[Data shown — start]

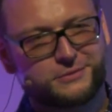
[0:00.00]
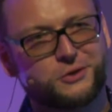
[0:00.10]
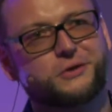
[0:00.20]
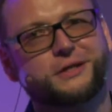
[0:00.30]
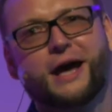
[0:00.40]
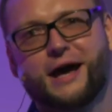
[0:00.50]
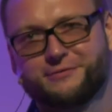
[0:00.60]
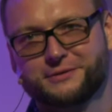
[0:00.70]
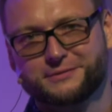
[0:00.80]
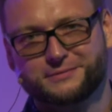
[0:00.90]
You're in
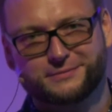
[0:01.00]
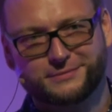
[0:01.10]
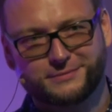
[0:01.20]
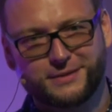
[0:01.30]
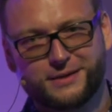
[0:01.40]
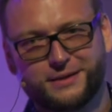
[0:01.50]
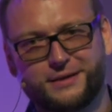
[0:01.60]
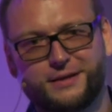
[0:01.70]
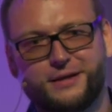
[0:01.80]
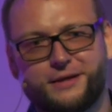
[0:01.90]
heaven.
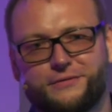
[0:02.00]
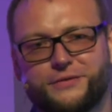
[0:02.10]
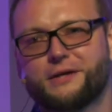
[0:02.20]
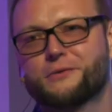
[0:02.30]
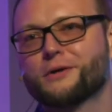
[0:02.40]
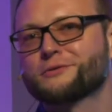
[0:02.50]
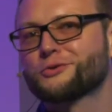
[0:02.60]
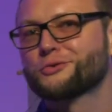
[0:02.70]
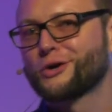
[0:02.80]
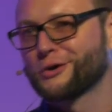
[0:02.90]
They want
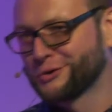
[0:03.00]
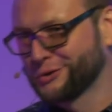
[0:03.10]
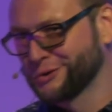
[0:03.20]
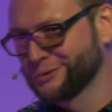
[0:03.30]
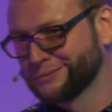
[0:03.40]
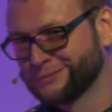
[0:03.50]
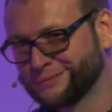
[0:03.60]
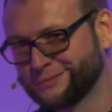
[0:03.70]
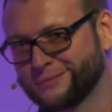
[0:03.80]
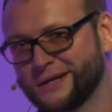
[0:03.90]
to talk to you.
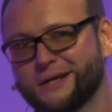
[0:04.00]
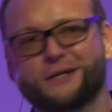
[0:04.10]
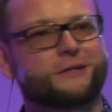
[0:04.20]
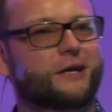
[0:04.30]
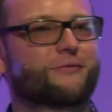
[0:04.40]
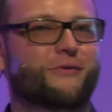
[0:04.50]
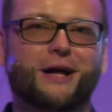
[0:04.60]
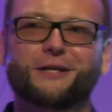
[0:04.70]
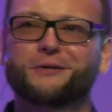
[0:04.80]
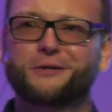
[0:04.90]
They
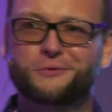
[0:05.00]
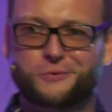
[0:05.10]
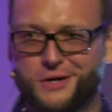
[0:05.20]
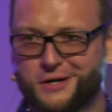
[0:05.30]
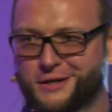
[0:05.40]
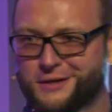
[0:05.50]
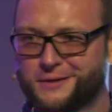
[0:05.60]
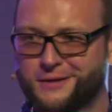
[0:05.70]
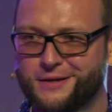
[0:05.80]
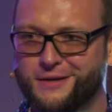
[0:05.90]
value your work.
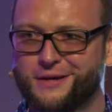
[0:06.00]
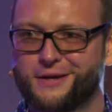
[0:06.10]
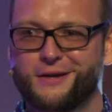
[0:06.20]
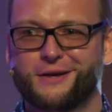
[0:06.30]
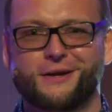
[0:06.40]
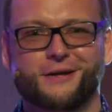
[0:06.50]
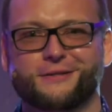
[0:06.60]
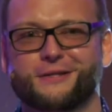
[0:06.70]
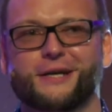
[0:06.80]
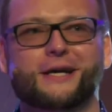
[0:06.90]

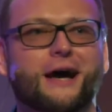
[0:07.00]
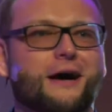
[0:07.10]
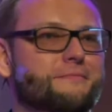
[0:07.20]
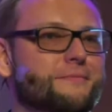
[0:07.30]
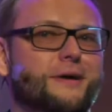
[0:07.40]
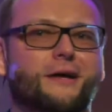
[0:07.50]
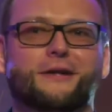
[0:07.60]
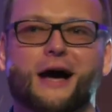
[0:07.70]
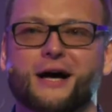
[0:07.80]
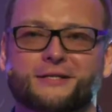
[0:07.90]
They come
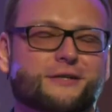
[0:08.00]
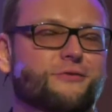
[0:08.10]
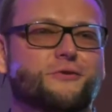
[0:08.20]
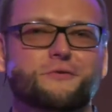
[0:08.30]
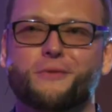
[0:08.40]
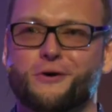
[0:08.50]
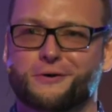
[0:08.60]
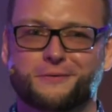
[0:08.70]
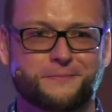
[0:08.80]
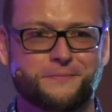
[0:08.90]
and ask for
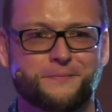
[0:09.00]
more.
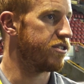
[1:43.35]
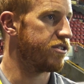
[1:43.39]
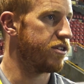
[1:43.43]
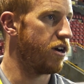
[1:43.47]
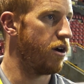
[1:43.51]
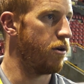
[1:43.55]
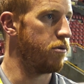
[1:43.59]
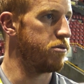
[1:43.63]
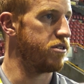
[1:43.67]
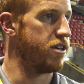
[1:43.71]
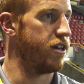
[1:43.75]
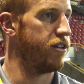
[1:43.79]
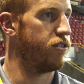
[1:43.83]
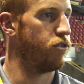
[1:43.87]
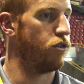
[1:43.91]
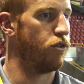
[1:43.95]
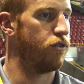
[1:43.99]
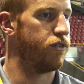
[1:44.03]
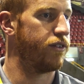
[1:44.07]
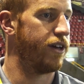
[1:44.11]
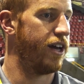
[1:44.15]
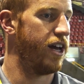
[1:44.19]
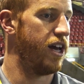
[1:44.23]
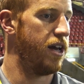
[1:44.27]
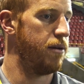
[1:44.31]
It's always a
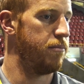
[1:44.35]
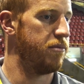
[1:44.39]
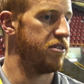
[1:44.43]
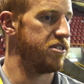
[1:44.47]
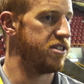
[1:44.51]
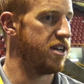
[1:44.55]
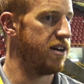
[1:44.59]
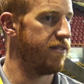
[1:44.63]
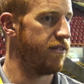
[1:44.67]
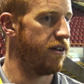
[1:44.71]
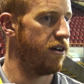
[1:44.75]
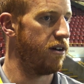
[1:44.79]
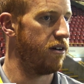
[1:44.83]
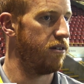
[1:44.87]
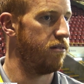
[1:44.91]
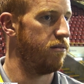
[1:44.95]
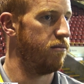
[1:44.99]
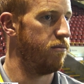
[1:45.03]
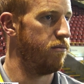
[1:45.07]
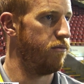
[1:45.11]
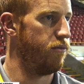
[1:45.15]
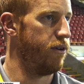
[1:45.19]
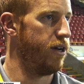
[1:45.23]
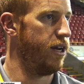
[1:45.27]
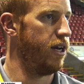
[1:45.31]
tough game. There's never
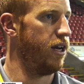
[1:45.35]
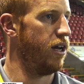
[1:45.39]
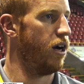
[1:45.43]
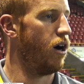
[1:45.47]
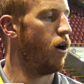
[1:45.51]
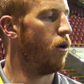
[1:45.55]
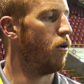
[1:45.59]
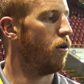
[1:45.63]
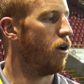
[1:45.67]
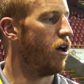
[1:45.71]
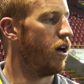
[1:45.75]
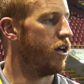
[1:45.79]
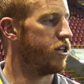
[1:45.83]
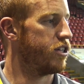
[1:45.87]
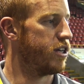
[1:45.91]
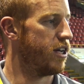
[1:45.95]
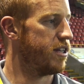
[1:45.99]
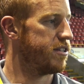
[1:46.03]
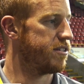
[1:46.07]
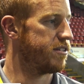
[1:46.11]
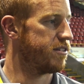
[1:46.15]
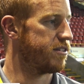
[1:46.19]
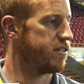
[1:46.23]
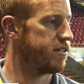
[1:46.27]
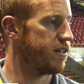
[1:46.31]
really a whole lot of
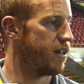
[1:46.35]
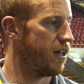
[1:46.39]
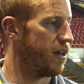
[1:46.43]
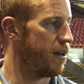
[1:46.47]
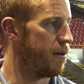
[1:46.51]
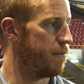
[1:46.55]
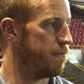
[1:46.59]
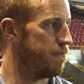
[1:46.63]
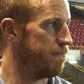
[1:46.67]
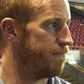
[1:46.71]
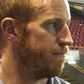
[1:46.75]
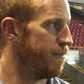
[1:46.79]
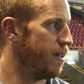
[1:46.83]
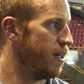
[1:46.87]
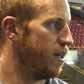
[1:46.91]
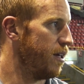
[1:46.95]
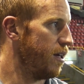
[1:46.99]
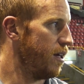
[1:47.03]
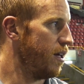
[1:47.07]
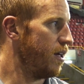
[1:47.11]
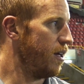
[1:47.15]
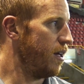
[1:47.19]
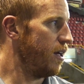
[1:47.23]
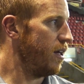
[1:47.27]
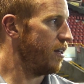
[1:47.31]
chances.
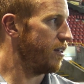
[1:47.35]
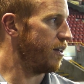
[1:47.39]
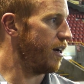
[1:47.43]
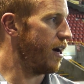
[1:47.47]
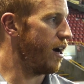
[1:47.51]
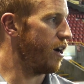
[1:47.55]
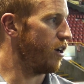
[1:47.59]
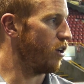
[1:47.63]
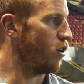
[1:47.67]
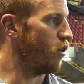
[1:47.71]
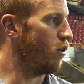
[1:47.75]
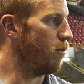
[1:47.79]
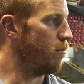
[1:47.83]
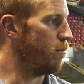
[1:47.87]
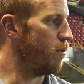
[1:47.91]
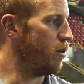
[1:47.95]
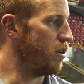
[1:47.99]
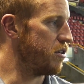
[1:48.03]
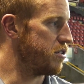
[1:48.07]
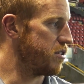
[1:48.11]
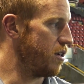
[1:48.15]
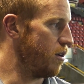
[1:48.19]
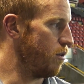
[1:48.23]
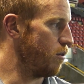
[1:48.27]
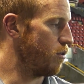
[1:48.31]
They're hard to come
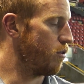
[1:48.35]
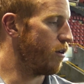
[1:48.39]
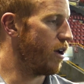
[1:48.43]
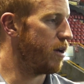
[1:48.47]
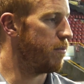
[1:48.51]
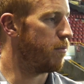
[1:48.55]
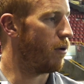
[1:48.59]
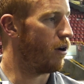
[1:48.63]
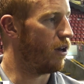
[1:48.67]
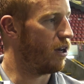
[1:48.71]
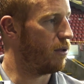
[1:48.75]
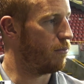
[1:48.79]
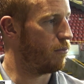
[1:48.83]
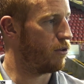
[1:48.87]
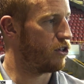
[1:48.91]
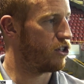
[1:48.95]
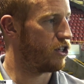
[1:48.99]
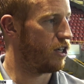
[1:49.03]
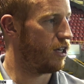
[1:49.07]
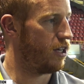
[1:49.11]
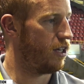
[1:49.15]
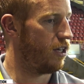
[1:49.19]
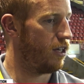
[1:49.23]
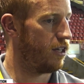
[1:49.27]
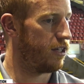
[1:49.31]
by, so great ball in by
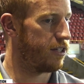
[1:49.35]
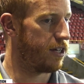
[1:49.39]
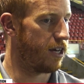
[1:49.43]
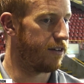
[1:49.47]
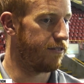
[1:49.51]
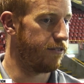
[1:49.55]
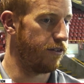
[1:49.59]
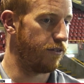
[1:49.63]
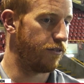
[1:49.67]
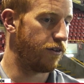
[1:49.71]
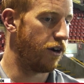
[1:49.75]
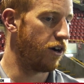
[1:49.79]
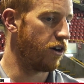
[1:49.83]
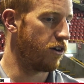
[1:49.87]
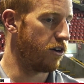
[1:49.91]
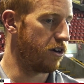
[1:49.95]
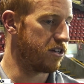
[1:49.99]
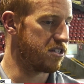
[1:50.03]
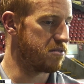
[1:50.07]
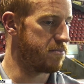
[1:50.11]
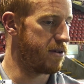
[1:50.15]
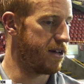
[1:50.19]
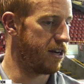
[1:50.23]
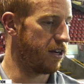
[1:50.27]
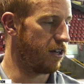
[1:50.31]
Shinnie. Thankfully, I've got
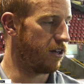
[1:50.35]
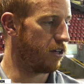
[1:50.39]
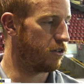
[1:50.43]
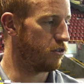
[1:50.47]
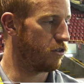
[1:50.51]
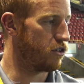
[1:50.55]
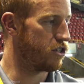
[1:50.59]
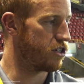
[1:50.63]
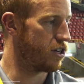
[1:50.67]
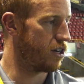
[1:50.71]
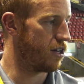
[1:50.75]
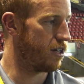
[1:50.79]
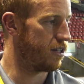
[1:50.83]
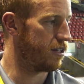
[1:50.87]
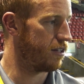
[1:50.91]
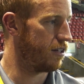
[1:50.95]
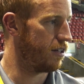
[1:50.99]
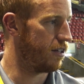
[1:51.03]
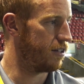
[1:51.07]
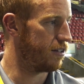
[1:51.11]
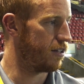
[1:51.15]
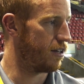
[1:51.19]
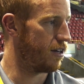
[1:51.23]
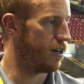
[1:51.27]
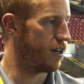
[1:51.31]
across the man and got a touch on
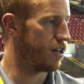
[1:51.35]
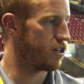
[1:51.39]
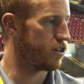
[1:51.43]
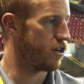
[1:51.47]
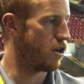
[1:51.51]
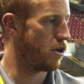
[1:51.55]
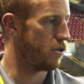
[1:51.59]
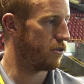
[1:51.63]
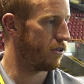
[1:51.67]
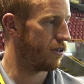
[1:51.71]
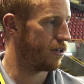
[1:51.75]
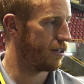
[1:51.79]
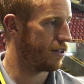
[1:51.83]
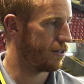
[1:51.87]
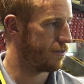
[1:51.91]
into the next round.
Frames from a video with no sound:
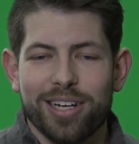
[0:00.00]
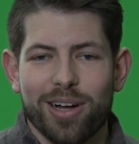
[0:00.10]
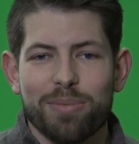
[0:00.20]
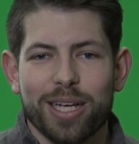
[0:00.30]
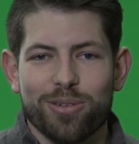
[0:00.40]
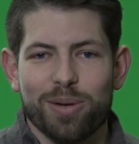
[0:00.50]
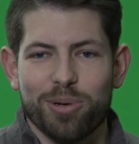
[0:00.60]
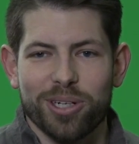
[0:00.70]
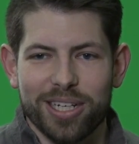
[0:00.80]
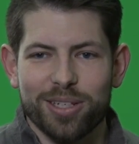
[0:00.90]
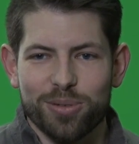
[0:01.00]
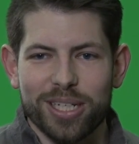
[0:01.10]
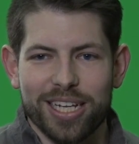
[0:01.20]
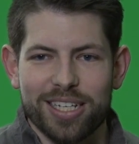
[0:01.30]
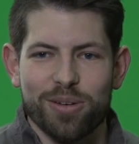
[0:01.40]
I know, I'm like Ron Burgundy. You
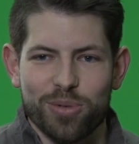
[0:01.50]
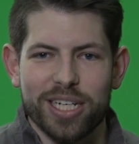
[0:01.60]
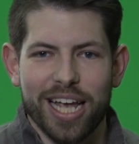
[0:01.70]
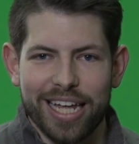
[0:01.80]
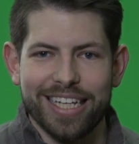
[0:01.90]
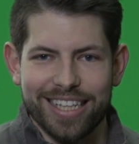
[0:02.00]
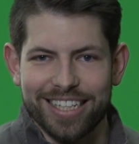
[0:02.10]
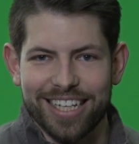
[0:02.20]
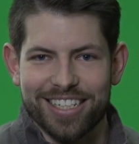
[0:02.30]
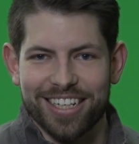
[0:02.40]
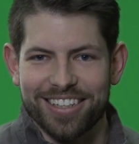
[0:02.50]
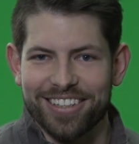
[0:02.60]
realize I read anything that's on the...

[Data shown — finish]

A complete and exact copy of the records is required. Exclude the pictures.

[0:00.00]
[0:00.10]
[0:00.20]
[0:00.30]
[0:00.40]
[0:00.50]
[0:00.60]
[0:00.70]
[0:00.80]
[0:00.90]
You're in
[0:01.00]
[0:01.10]
[0:01.20]
[0:01.30]
[0:01.40]
[0:01.50]
[0:01.60]
[0:01.70]
[0:01.80]
[0:01.90]
heaven.
[0:02.00]
[0:02.10]
[0:02.20]
[0:02.30]
[0:02.40]
[0:02.50]
[0:02.60]
[0:02.70]
[0:02.80]
[0:02.90]
They want
[0:03.00]
[0:03.10]
[0:03.20]
[0:03.30]
[0:03.40]
[0:03.50]
[0:03.60]
[0:03.70]
[0:03.80]
[0:03.90]
to talk to you.
[0:04.00]
[0:04.10]
[0:04.20]
[0:04.30]
[0:04.40]
[0:04.50]
[0:04.60]
[0:04.70]
[0:04.80]
[0:04.90]
They
[0:05.00]
[0:05.10]
[0:05.20]
[0:05.30]
[0:05.40]
[0:05.50]
[0:05.60]
[0:05.70]
[0:05.80]
[0:05.90]
value your work.
[0:06.00]
[0:06.10]
[0:06.20]
[0:06.30]
[0:06.40]
[0:06.50]
[0:06.60]
[0:06.70]
[0:06.80]
[0:06.90]

[0:07.00]
[0:07.10]
[0:07.20]
[0:07.30]
[0:07.40]
[0:07.50]
[0:07.60]
[0:07.70]
[0:07.80]
[0:07.90]
They come
[0:08.00]
[0:08.10]
[0:08.20]
[0:08.30]
[0:08.40]
[0:08.50]
[0:08.60]
[0:08.70]
[0:08.80]
[0:08.90]
and ask for
[0:09.00]
more.
[1:43.35]
[1:43.39]
[1:43.43]
[1:43.47]
[1:43.51]
[1:43.55]
[1:43.59]
[1:43.63]
[1:43.67]
[1:43.71]
[1:43.75]
[1:43.79]
[1:43.83]
[1:43.87]
[1:43.91]
[1:43.95]
[1:43.99]
[1:44.03]
[1:44.07]
[1:44.11]
[1:44.15]
[1:44.19]
[1:44.23]
[1:44.27]
[1:44.31]
It's always a
[1:44.35]
[1:44.39]
[1:44.43]
[1:44.47]
[1:44.51]
[1:44.55]
[1:44.59]
[1:44.63]
[1:44.67]
[1:44.71]
[1:44.75]
[1:44.79]
[1:44.83]
[1:44.87]
[1:44.91]
[1:44.95]
[1:44.99]
[1:45.03]
[1:45.07]
[1:45.11]
[1:45.15]
[1:45.19]
[1:45.23]
[1:45.27]
[1:45.31]
tough game. There's never
[1:45.35]
[1:45.39]
[1:45.43]
[1:45.47]
[1:45.51]
[1:45.55]
[1:45.59]
[1:45.63]
[1:45.67]
[1:45.71]
[1:45.75]
[1:45.79]
[1:45.83]
[1:45.87]
[1:45.91]
[1:45.95]
[1:45.99]
[1:46.03]
[1:46.07]
[1:46.11]
[1:46.15]
[1:46.19]
[1:46.23]
[1:46.27]
[1:46.31]
really a whole lot of
[1:46.35]
[1:46.39]
[1:46.43]
[1:46.47]
[1:46.51]
[1:46.55]
[1:46.59]
[1:46.63]
[1:46.67]
[1:46.71]
[1:46.75]
[1:46.79]
[1:46.83]
[1:46.87]
[1:46.91]
[1:46.95]
[1:46.99]
[1:47.03]
[1:47.07]
[1:47.11]
[1:47.15]
[1:47.19]
[1:47.23]
[1:47.27]
[1:47.31]
chances.
[1:47.35]
[1:47.39]
[1:47.43]
[1:47.47]
[1:47.51]
[1:47.55]
[1:47.59]
[1:47.63]
[1:47.67]
[1:47.71]
[1:47.75]
[1:47.79]
[1:47.83]
[1:47.87]
[1:47.91]
[1:47.95]
[1:47.99]
[1:48.03]
[1:48.07]
[1:48.11]
[1:48.15]
[1:48.19]
[1:48.23]
[1:48.27]
[1:48.31]
They're hard to come
[1:48.35]
[1:48.39]
[1:48.43]
[1:48.47]
[1:48.51]
[1:48.55]
[1:48.59]
[1:48.63]
[1:48.67]
[1:48.71]
[1:48.75]
[1:48.79]
[1:48.83]
[1:48.87]
[1:48.91]
[1:48.95]
[1:48.99]
[1:49.03]
[1:49.07]
[1:49.11]
[1:49.15]
[1:49.19]
[1:49.23]
[1:49.27]
[1:49.31]
by, so great ball in by
[1:49.35]
[1:49.39]
[1:49.43]
[1:49.47]
[1:49.51]
[1:49.55]
[1:49.59]
[1:49.63]
[1:49.67]
[1:49.71]
[1:49.75]
[1:49.79]
[1:49.83]
[1:49.87]
[1:49.91]
[1:49.95]
[1:49.99]
[1:50.03]
[1:50.07]
[1:50.11]
[1:50.15]
[1:50.19]
[1:50.23]
[1:50.27]
[1:50.31]
Shinnie. Thankfully, I've got
[1:50.35]
[1:50.39]
[1:50.43]
[1:50.47]
[1:50.51]
[1:50.55]
[1:50.59]
[1:50.63]
[1:50.67]
[1:50.71]
[1:50.75]
[1:50.79]
[1:50.83]
[1:50.87]
[1:50.91]
[1:50.95]
[1:50.99]
[1:51.03]
[1:51.07]
[1:51.11]
[1:51.15]
[1:51.19]
[1:51.23]
[1:51.27]
[1:51.31]
across the man and got a touch on
[1:51.35]
[1:51.39]
[1:51.43]
[1:51.47]
[1:51.51]
[1:51.55]
[1:51.59]
[1:51.63]
[1:51.67]
[1:51.71]
[1:51.75]
[1:51.79]
[1:51.83]
[1:51.87]
[1:51.91]
into the next round.
Frames from a video with no sound:
[0:00.00]
[0:00.10]
[0:00.20]
[0:00.30]
[0:00.40]
[0:00.50]
[0:00.60]
[0:00.70]
[0:00.80]
[0:00.90]
[0:01.00]
[0:01.10]
[0:01.20]
[0:01.30]
[0:01.40]
I know, I'm like Ron Burgundy. You
[0:01.50]
[0:01.60]
[0:01.70]
[0:01.80]
[0:01.90]
[0:02.00]
[0:02.10]
[0:02.20]
[0:02.30]
[0:02.40]
[0:02.50]
[0:02.60]
realize I read anything that's on the...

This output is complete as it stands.